With multiple schemes supporting the decarbonisation of university campuses, many are adopting heat pump technology to replace outdated gas or oil boilers.
These new technologies provide cleaner, more efficient heat and directly contribute to a university’s Net Zero goals.
One of the many benefits of heat pump technology is that today’s units are highly flexible and can deliver low-carbon heating and hot water up to 90oC, even in high-use areas such as campus leisure centres.
In most cases, we can confidently say that a heat pump can replace the gas boiler with no loss of performance or impact on occupant comfort.

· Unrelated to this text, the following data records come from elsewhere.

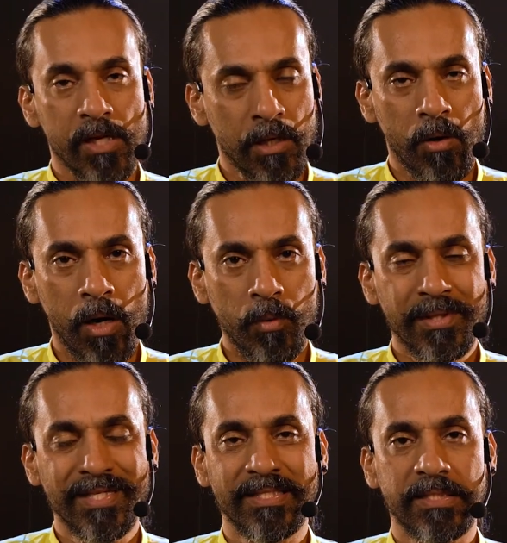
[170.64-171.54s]
Now, how
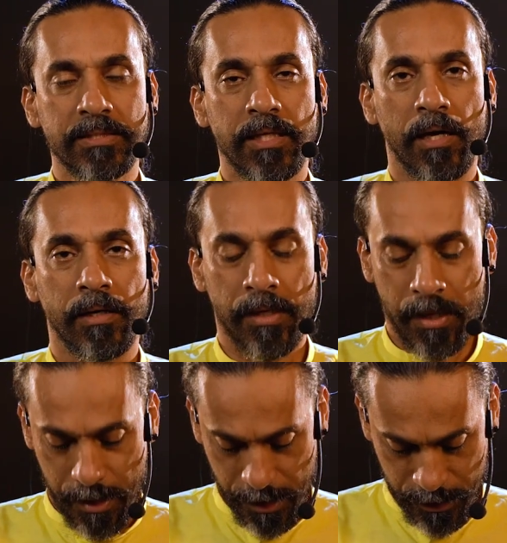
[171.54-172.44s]
this is done
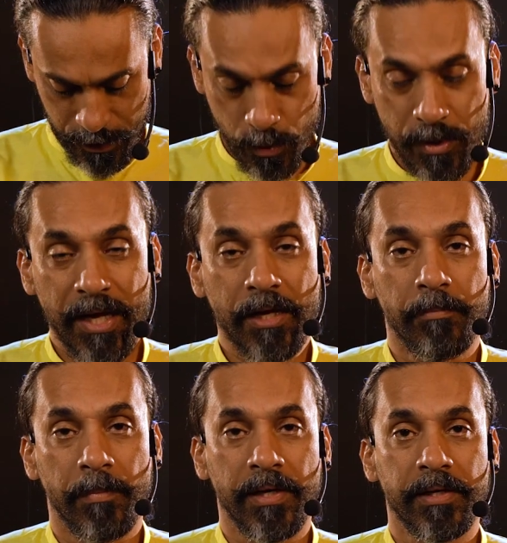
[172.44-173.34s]
is you take a
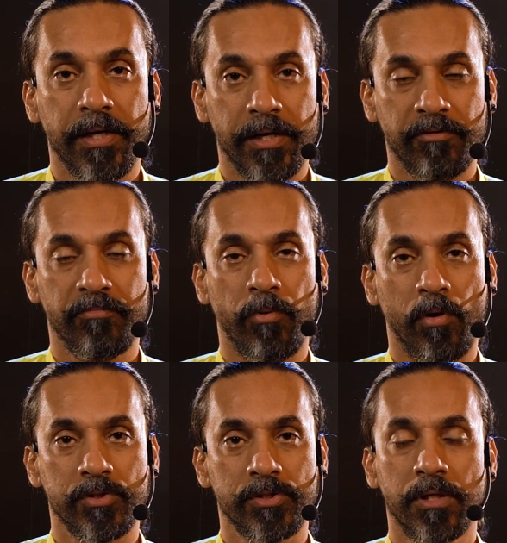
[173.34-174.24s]
meditative
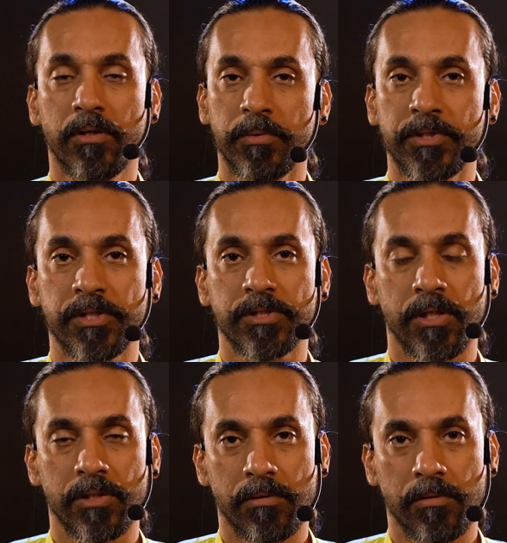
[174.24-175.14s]
posture, which is
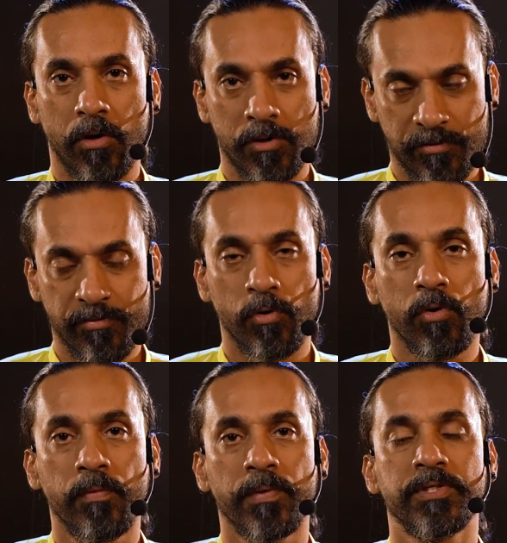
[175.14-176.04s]
on the
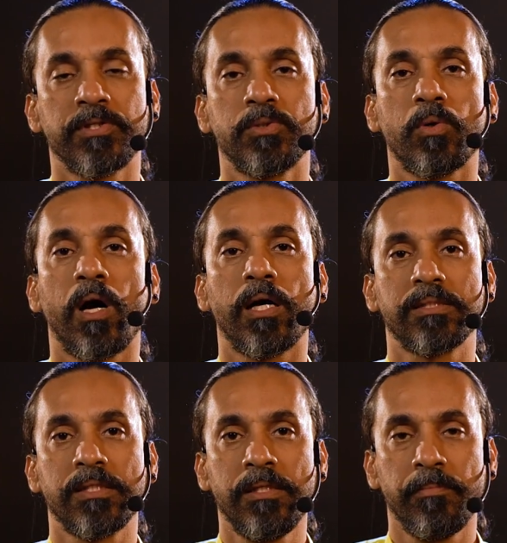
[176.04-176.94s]
floor, which is
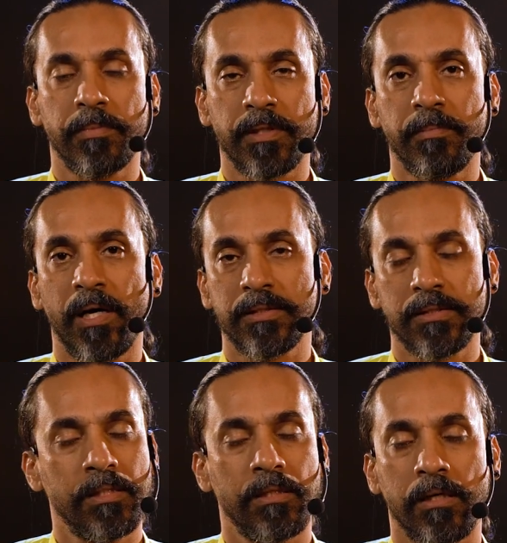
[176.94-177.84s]
Sukhasana,
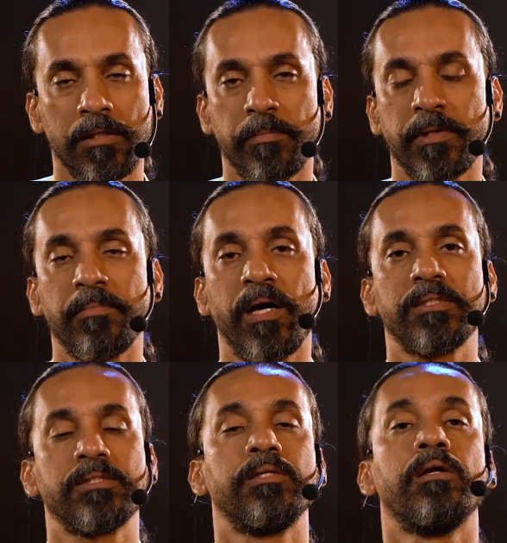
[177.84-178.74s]
Padmasana, Ardha
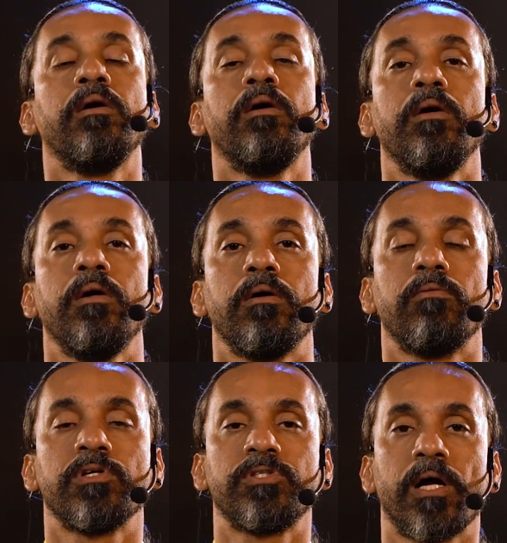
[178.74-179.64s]
Padmasana,
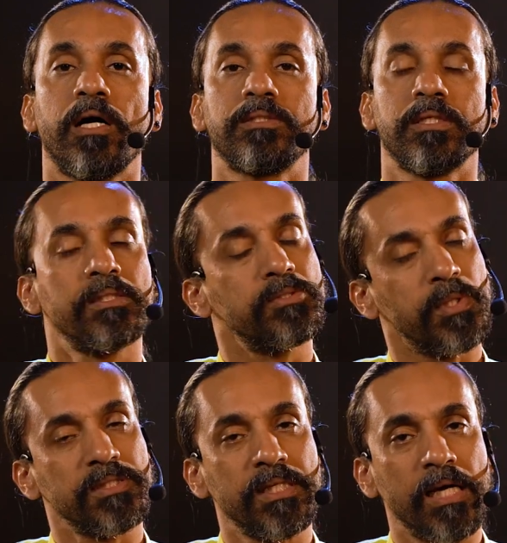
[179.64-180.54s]
Vajrasana,
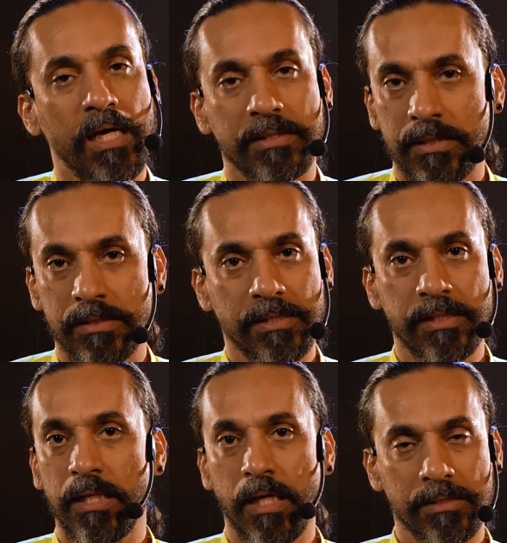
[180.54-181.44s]
Swastikasana,
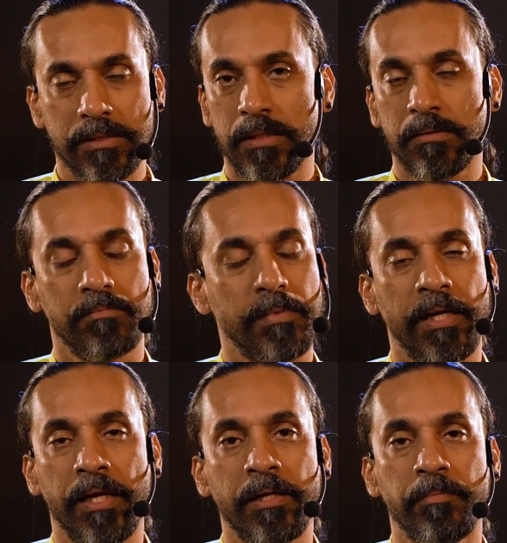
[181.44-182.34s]

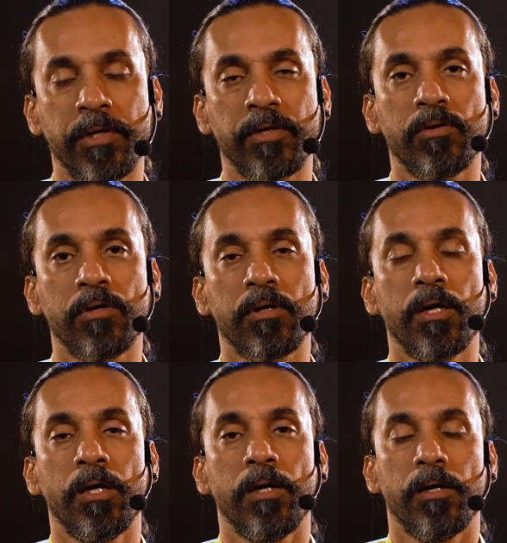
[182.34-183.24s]
Siddhasana, any particular
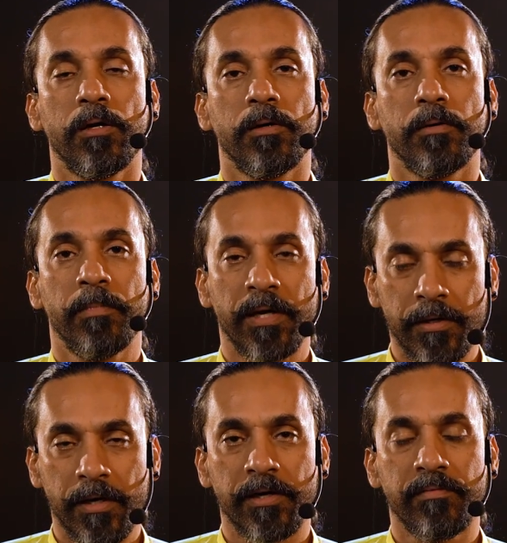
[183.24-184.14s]

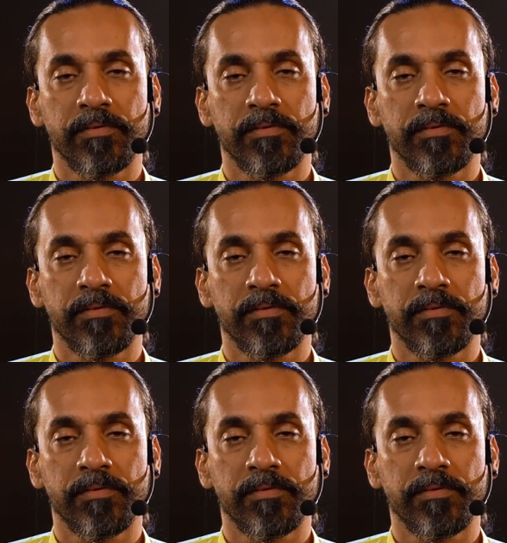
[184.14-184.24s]
meditative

However, when selecting HVAC equipment for a new-build or refurbishment project, it’s crucial to consider the buildings’ heating, hot water, cooling, and ventilation needs as a system.
Taking an overall view of the building services makes for better building performance and highlights potential opportunities for greater energy or carbon savings.
So rather than simply replacing a boiler with a heat pump, it may be possible to identify ways of using the technology that make full use of its benefits.
A system-thinking approach can help identify opportunities for applying renewable technology that may not seem obvious
Low to high temperature heat
One way to do this is to use heat pumps to transform low-temperature heat into high-temperature outputs. For example, an air source heat pump can produce low-temperature water (25oC to 55oC), which provides energy for a water source heat pump (WSHP) that delivers high-temperature hot water of 75oC and above.
This concept is applied in Mitsubishi Electric’s Integra range of 4-pipe heat recovery chillers.
In this system, chillers can provide cooling to the building, while the rejected heat is used as an energy source, for example, to the EW-HT water-to-water heat pump to produce hot water up to 78oC.
It can be an ideal way to remove heat from one building on campus and use it in another – effectively making heat produced on-site a source of ‘free’ energy.
Avoiding hot spots
Taking this approach further, heat pumps can also be the heat source for a low temperature heat network.
These are considered essential technology for decarbonising heating, and the government supports their adoption with grants.
Unlike old-fashioned heat networks that rely on fossil fuel gas boilers to provide the heat source, modern low-temperature systems (known as ambient heat networks) rely on heat pumps.
Rather than using an energy centre that pushes heat out, ambient heat networks (or heat loops, as they are also known) circulate low-temperature water around an ambient energy loop. Temperatures are between 10oC and 30oC.
Each building or apartment on the loop has a heat pump which produces domestic hot water and space heating.
The low-temperature approach also eliminates distribution heat losses and building overheating, often seen in traditional heat networks. And the ability to use heat recovery enhances energy efficiency and carbon savings further.
Energy efficient ventilation
And the principle of using heat as an energy source for the whole system can be applied in other ways. One example is mechanical ventilation with heat recovery (MVHR) which re-uses ‘waste’ heat extracted from buildings that would otherwise be wasted.
This is particularly useful in environments where ventilation is being used to support occupant health and comfort.
Universities have tended to increase ventilation rates in areas such as lecture theatres, but in pursuing better indoor environments, higher ventilation rates per person and square metre of floor area can mean greater energy use.
MVHR can recover up to 90% of heat from outgoing air, which can be used to pre-heat incoming air – reducing the need for heating and lowering energy costs.
Energy saving comfort
With many UK universities now targeting Net Zero for their campuses, the performance of HVAC systems should be under intense scrutiny.
However, a system-thinking approach can help identify opportunities for applying technology, such as heat pumps, in ways that may not seem immediately obvious.
As a manufacturer and supplier of energy efficient HVAC and renewable systems, we have worked with many university engineering teams to help them design and deliver the best systems for their campuses.
These are designed specifically to save energy and carbon and ensure comfortable and productive environments for all occupants, whatever the building type.